**Collected data**
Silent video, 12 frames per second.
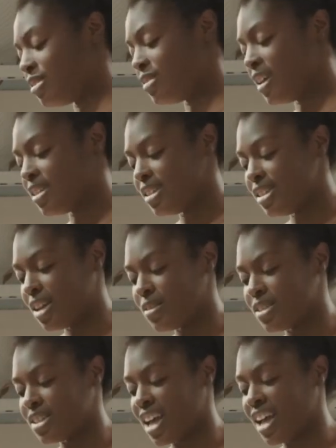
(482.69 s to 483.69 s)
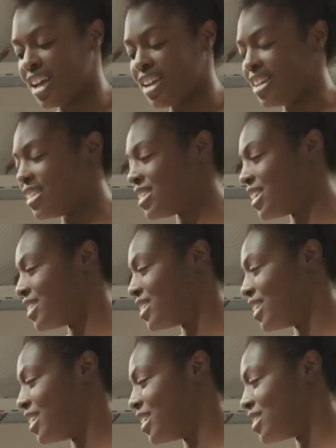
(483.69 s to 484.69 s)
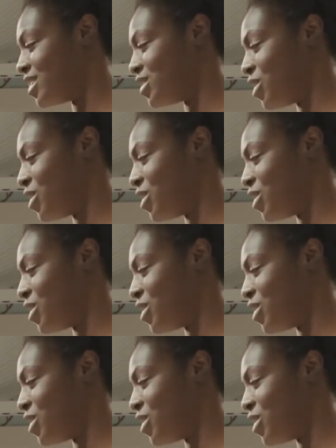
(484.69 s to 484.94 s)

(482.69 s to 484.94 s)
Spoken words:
Jason's outside and he says he needs to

**TASK DESCRIPTION**
Write out again the lines from the one with "(482.69 s to 483.69 s)" through the end of the records exactly, without any of the pictures.

**RESPONSE TO THE EXERCISE**
(482.69 s to 483.69 s)
(483.69 s to 484.69 s)
(484.69 s to 484.94 s)

(482.69 s to 484.94 s)
Spoken words:
Jason's outside and he says he needs to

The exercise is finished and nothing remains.